@JeffBloem Thanks for the reply. The 3-year data was discontinued in 2012, so to balance currency of data with sample size, I am trying to combine three 1-year estimates.
I was concerned with using the replicate weights, but I think I just solved the issue by using the STRATA and CLUSTER variables. Can you answer these questions for me?
- Does IPUMS calculate in-house replicate weights instead of reporting Census PUMS replicate weights?
- Does IPUMS offer CLUSTER and STRATA as optional methods for calculating standard error? --> And so are REPWT and REPWTP simply separate variables that an analyst could use to estimate the standard errors?
- Why would Census PUMS be better than IPUMS for combining three 1-year files?
Last, can you tell me if this seems correct?
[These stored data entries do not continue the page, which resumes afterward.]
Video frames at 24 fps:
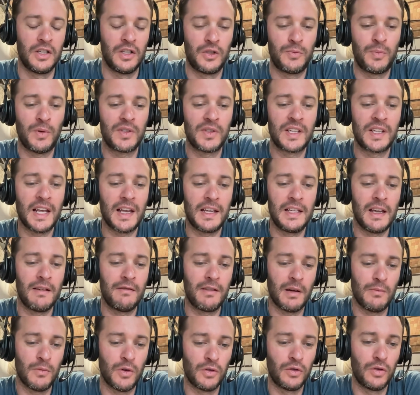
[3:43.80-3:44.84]
pense qu'il y, a
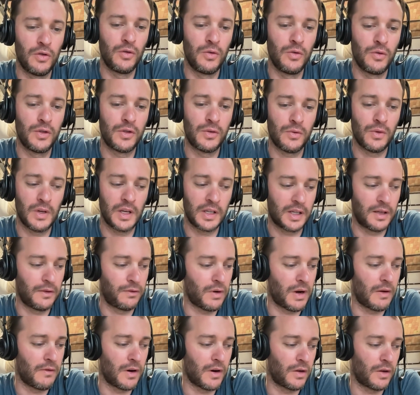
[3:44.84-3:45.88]
vraiment deux notions là qu'il
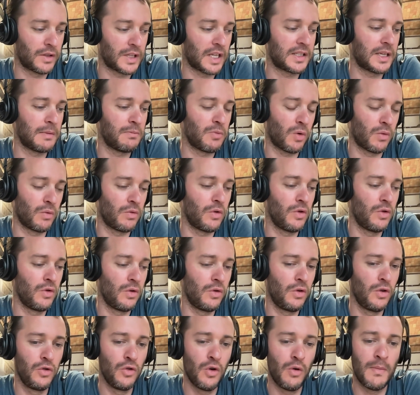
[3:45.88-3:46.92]
faut avoir en tête. C'est bon,
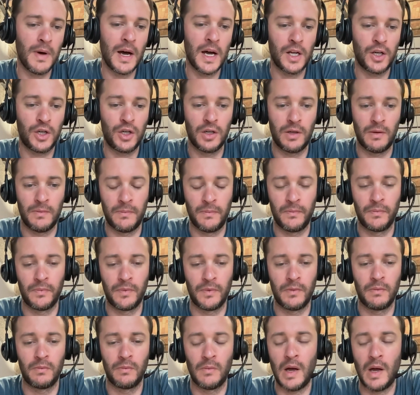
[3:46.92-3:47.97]
le nommage
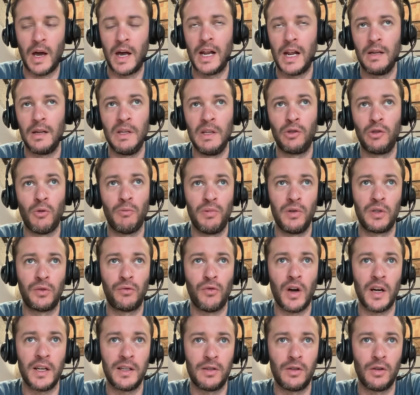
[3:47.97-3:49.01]
à la limite, on peut se
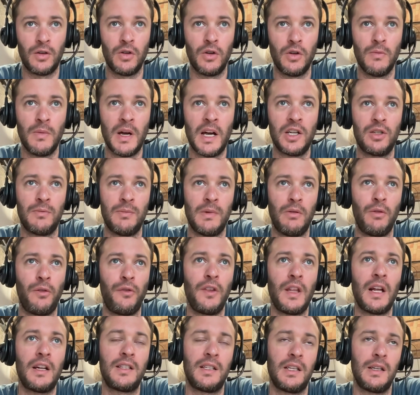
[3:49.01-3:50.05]
foirer sur le nommage, mais au
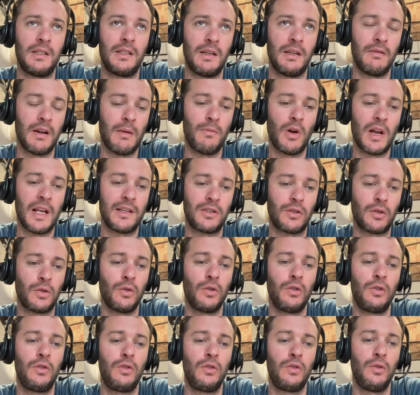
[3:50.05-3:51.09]
final, c'est vraiment la
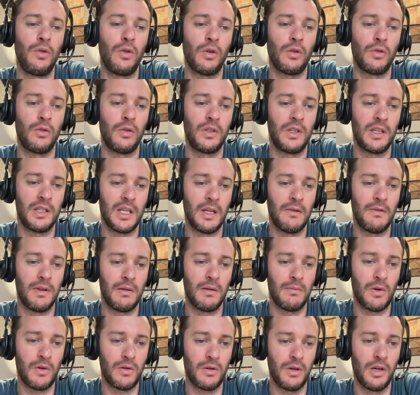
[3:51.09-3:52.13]
structure de ces
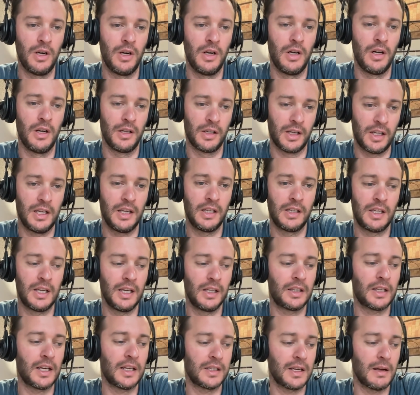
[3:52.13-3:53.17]
événements qui,
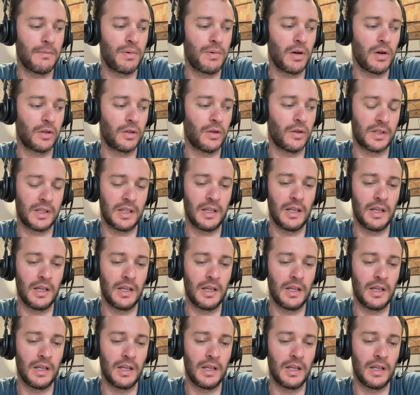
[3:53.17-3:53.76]
est très importante.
The results really do seem accurate (not only the estimate, but the margins of error seem appropriate when the sample sizes are cut).
- Take 2016, 2017 and 2018 ACS 1-year estimates (IPUMS).
- For household-level estimates, divide HHWT by 3† and filter for PERNUM == 1.
- Specify the survey design using the CLUSTER and STRATA fields as well as the revised HHWT field.
My code in R:
h <- pums_cleaned %>%
filter(PERNUM == 1) %>%
srvyr::as_survey_design(ids = CLUSTER,
strata = STRATA,
weights = HHWT_3)
result <- h %>%
filter(YEAR %in% c(2014, 2015, 2016)) %>%
summarize(hh = survey_total(na.rm = T),
count = unweighted(n())) %>%
mutate(hh_moe = hh_se * 1.645,
hh_cv = hh_se / hh,
hh_reliability = case_when(hh_cv > 0.4 ~ "3. Unreliabile",
hh_cv <= 0.4 & hh_cv > 0.2 ~ "2. Use with caution",
hh_cv < 0.2 ~ "1. Use"))
†: Your advice about dividing not by 3 but by the weighted sample size is noted—great point!